Appena prima del raccordo con una strada secondaria si trovarono bloccati in un ingorgo. Era piuttosto frequente su quel tratto, a maggior ragione il primo giorno di una vacan­za. Per aiutare l'amico a passare il tempo senza spazientirsi, Mitsuo decise di raccontagli le conclusioni cui era giunto qualche giorno prima, a proposito di Mai Takano. Se dav­vero aveva partorito subito prima di cadere nel condotto di aerazione, tutto appariva chiaro, compreso il fatto che non indossasse le mutandine...

Quando finì di parlare, Miyashita rimase per un attimo in silenzio. I suoi occhi tondi, non privi di una certa bellez­za, scrutavano la strada. «In effetti, anch'io ho pensato la stessa cosa, quando abbiamo guardato i virus di Mai Taka­no al microscopio», disse infine, cambiando improvvisa­mente corsia, indifferente ai colpi di clacson delle macchine che sopraggiungevano dietro di loro.

«Davvero?»

«Sì, sono rimasto colpito dalla somiglianza tra quei virus e gli spermatozoi.»

«Anch'io.»

«E questo dettaglio non è sfuggito nemmeno a Nemoto.»

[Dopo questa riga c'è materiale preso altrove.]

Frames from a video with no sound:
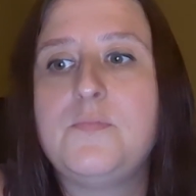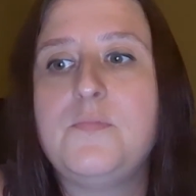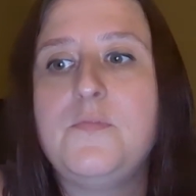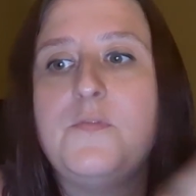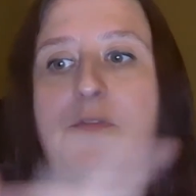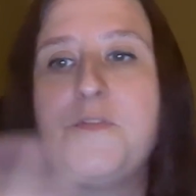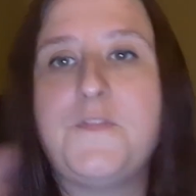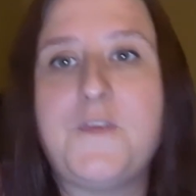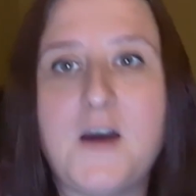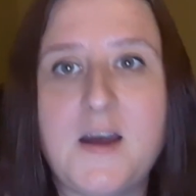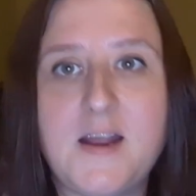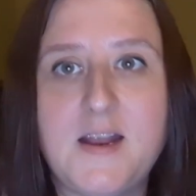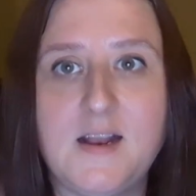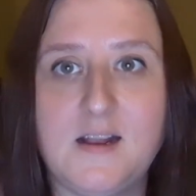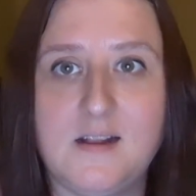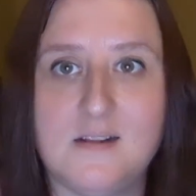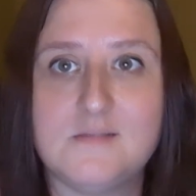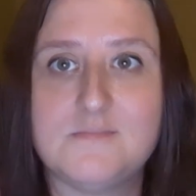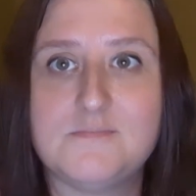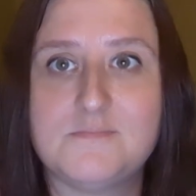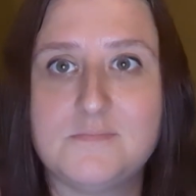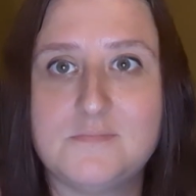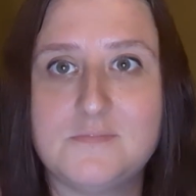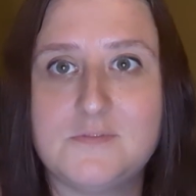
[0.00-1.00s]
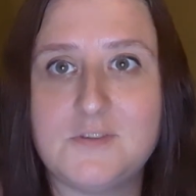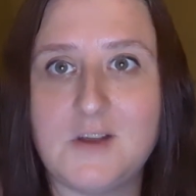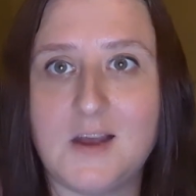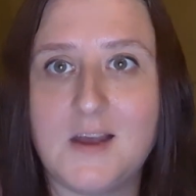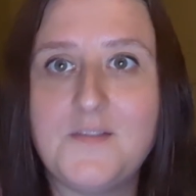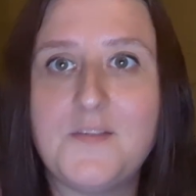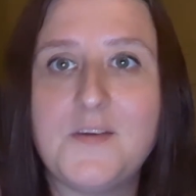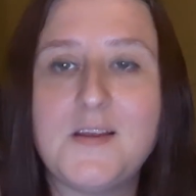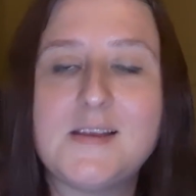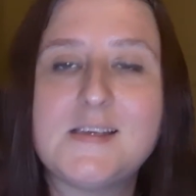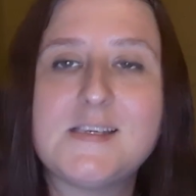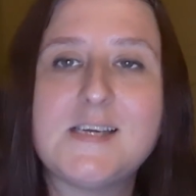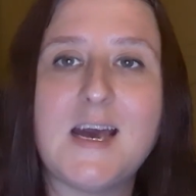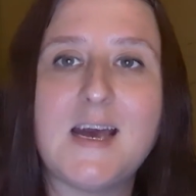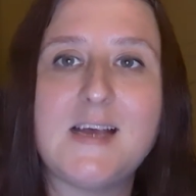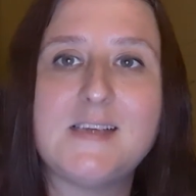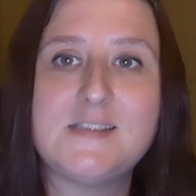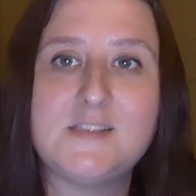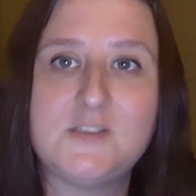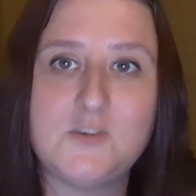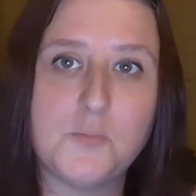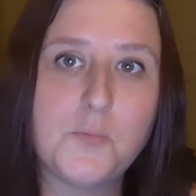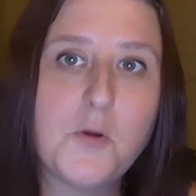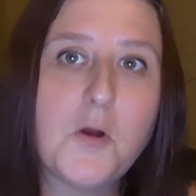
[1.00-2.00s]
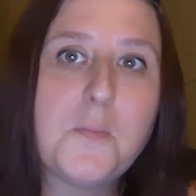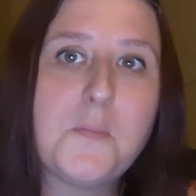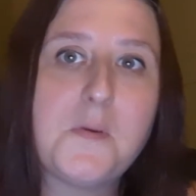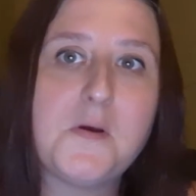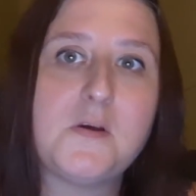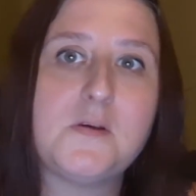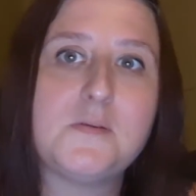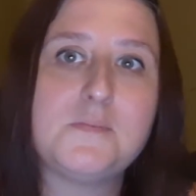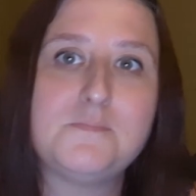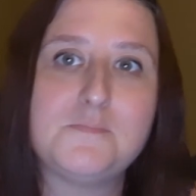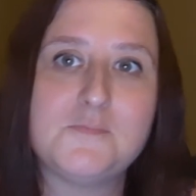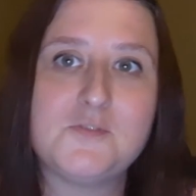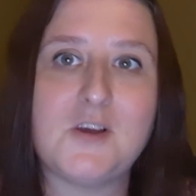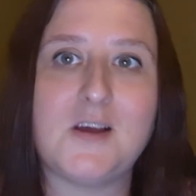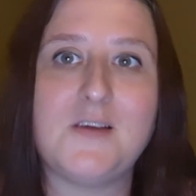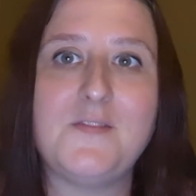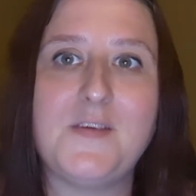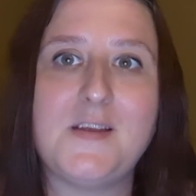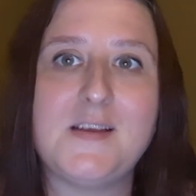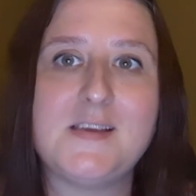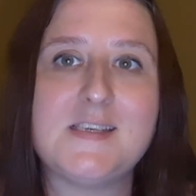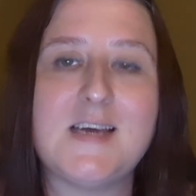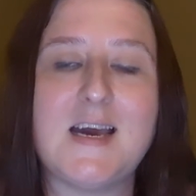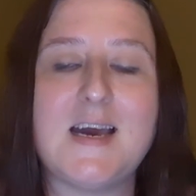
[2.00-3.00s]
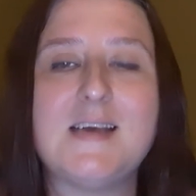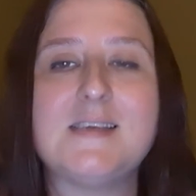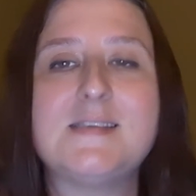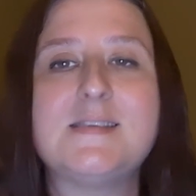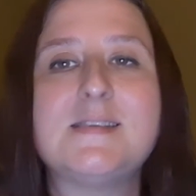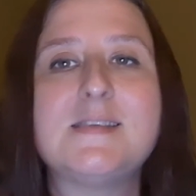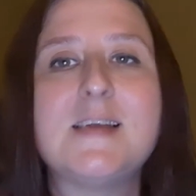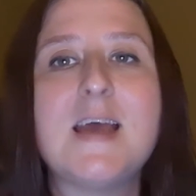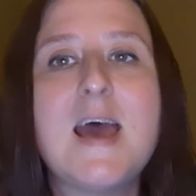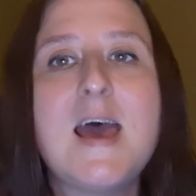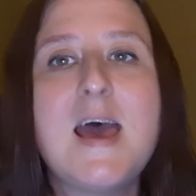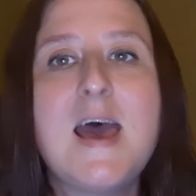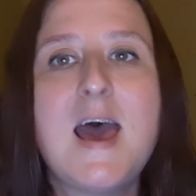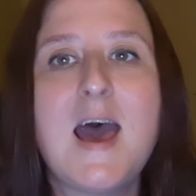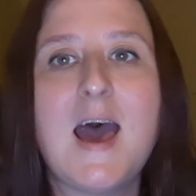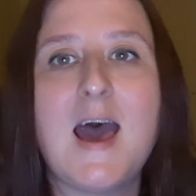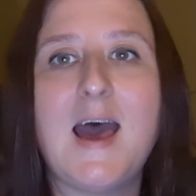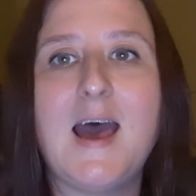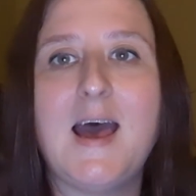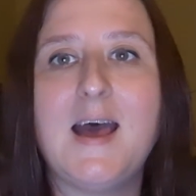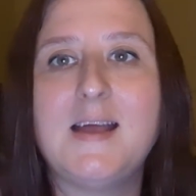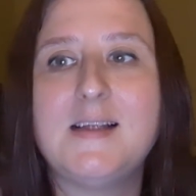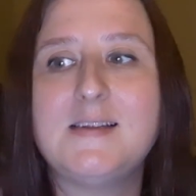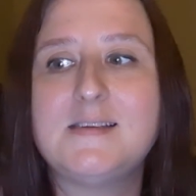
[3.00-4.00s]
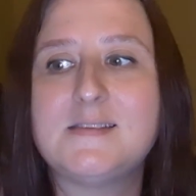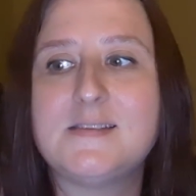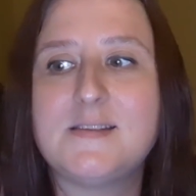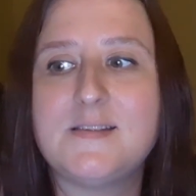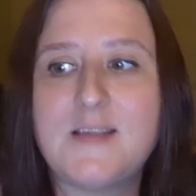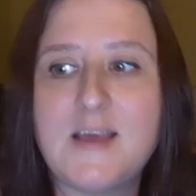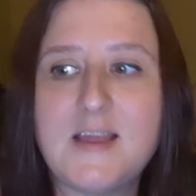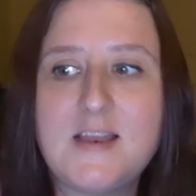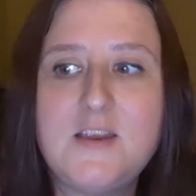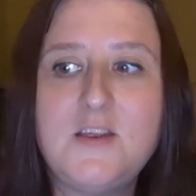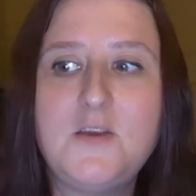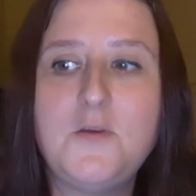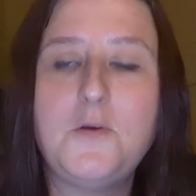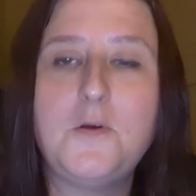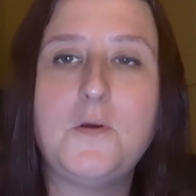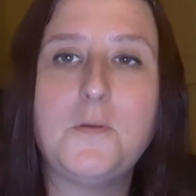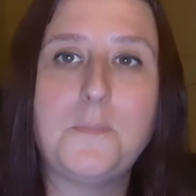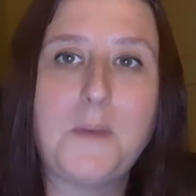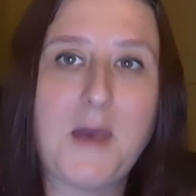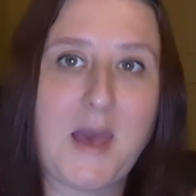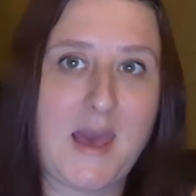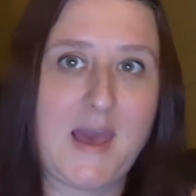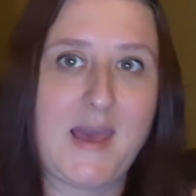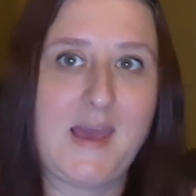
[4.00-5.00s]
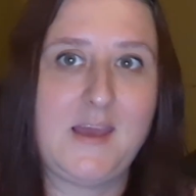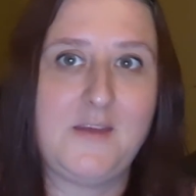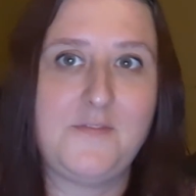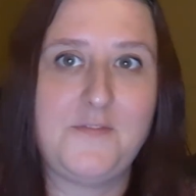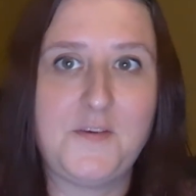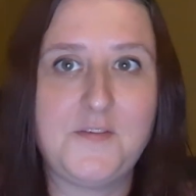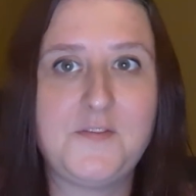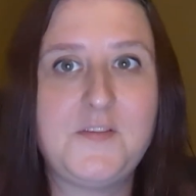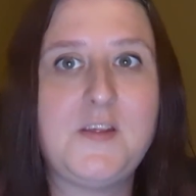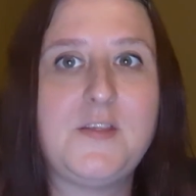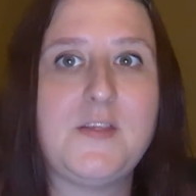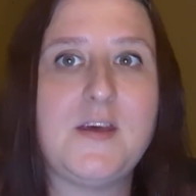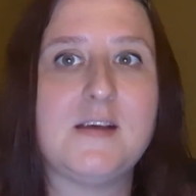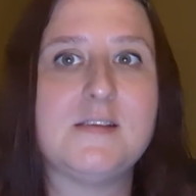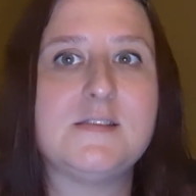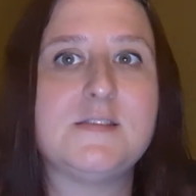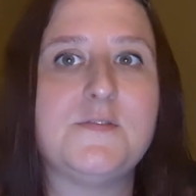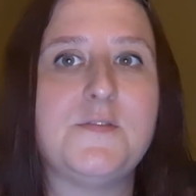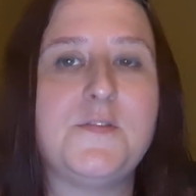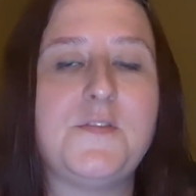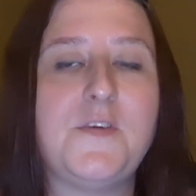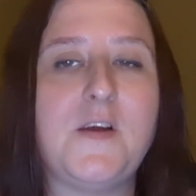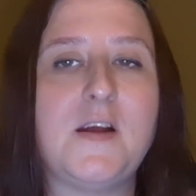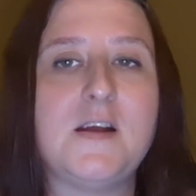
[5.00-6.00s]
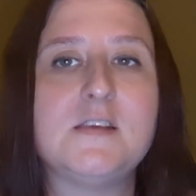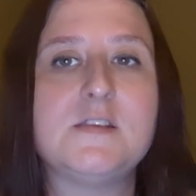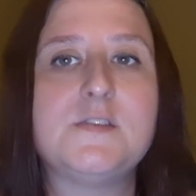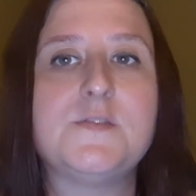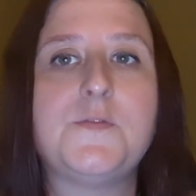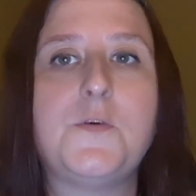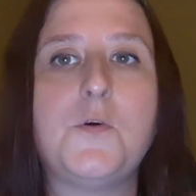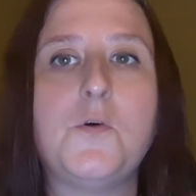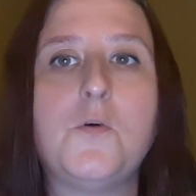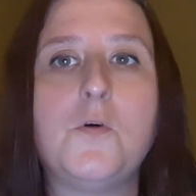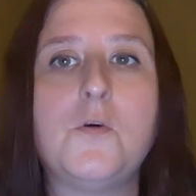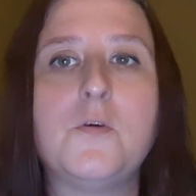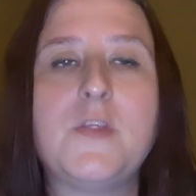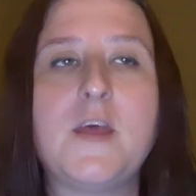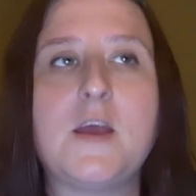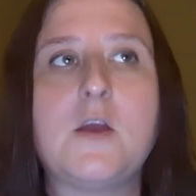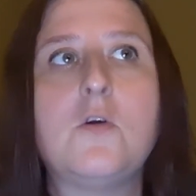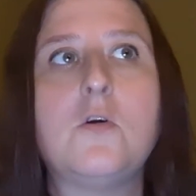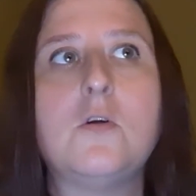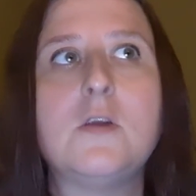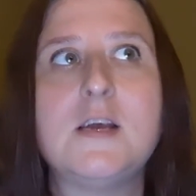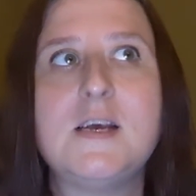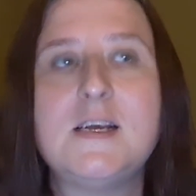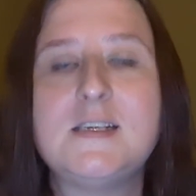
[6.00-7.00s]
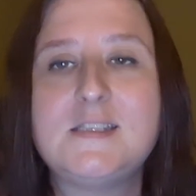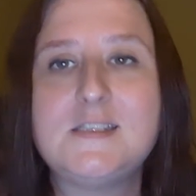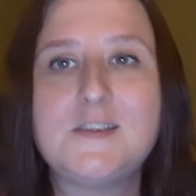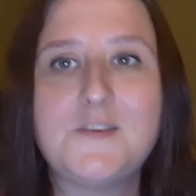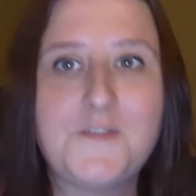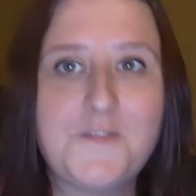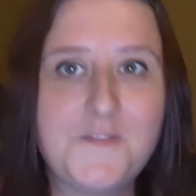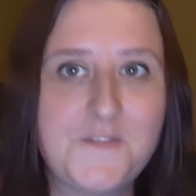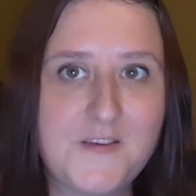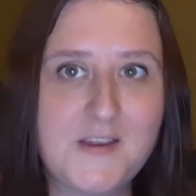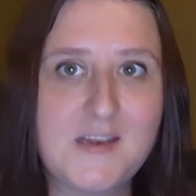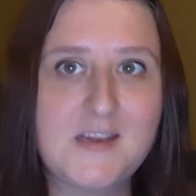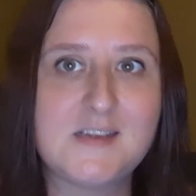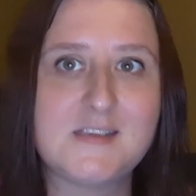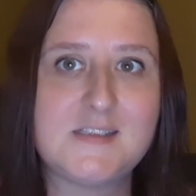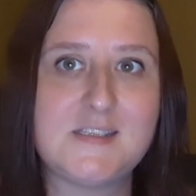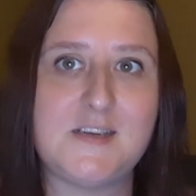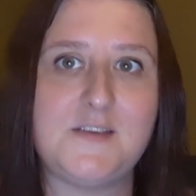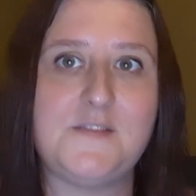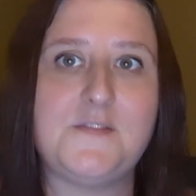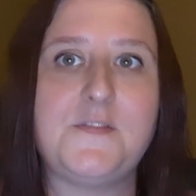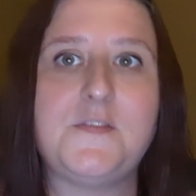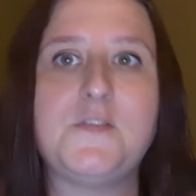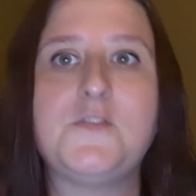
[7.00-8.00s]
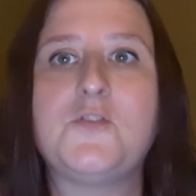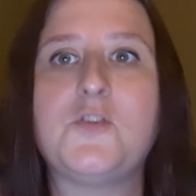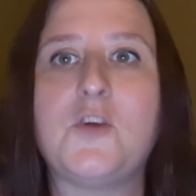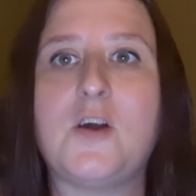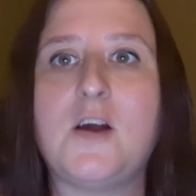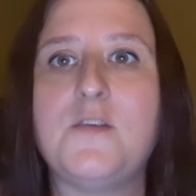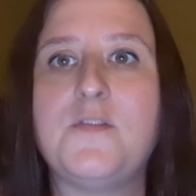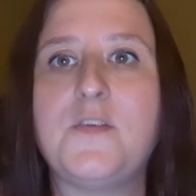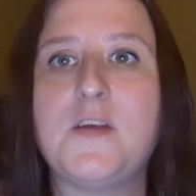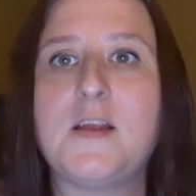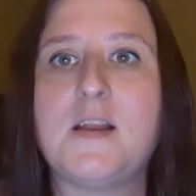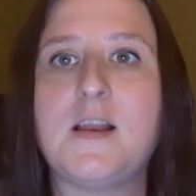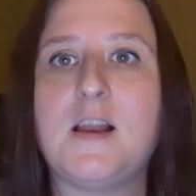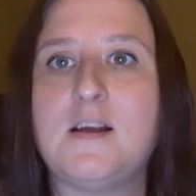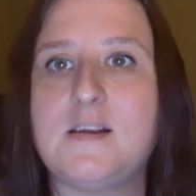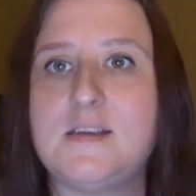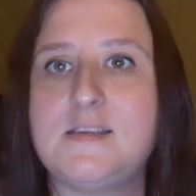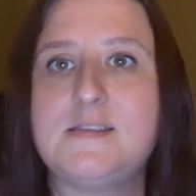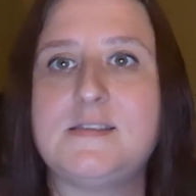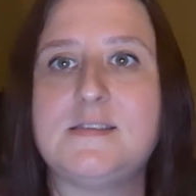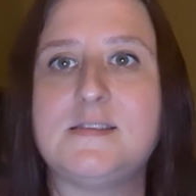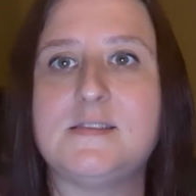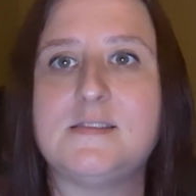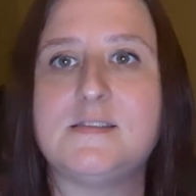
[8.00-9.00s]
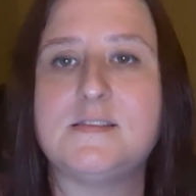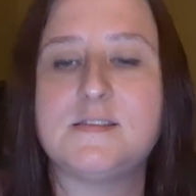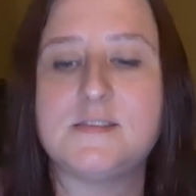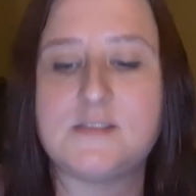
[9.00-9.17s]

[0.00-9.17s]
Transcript: final driving test, your proper driving test, and then you pay 50,000 francs for, they call it a definitive driving license.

«Quindi sembra proprio che abbiamo avuto tutti e tre la stessa idea...»

«Sì. E bisogna sempre dar ascolto al proprio intuito, lo sai bene.» Miyashita si girò verso Mitsuo, seduto accanto a lui, per lanciargli un rapido sorriso, dimenticando per un attimo di guardare la strada.

«Ehi! Sta' attento!» Vedendo i fari posteriori dell'auto davanti a loro avvicinarsi più del dovuto, Mitsuo spinse meccanicamente i piedi in avanti, come per agire sui freni.

«È tutto a posto, non temere! Non ho intenzione di fare un remake della storia di Asakawa.» Miyashita premette con vigore sul pedale del freno, come per dimostrare che era ancora in tempo a reagire, anche se il paraurti si trovava ormai a un centimetro da quello dell'auto davanti a loro.

Mitsuo avvertì un brivido e si chiese se il senso delle distanze dell'amico non fosse un po' alterato. Se avesse conti­nuato a guidare in quel modo, un giorno o l'altro avrebbe avuto un incidente. «A proposito di Asakawa, piuttosto... È strano che non sia morto d'infarto, come tutti gli altri», disse.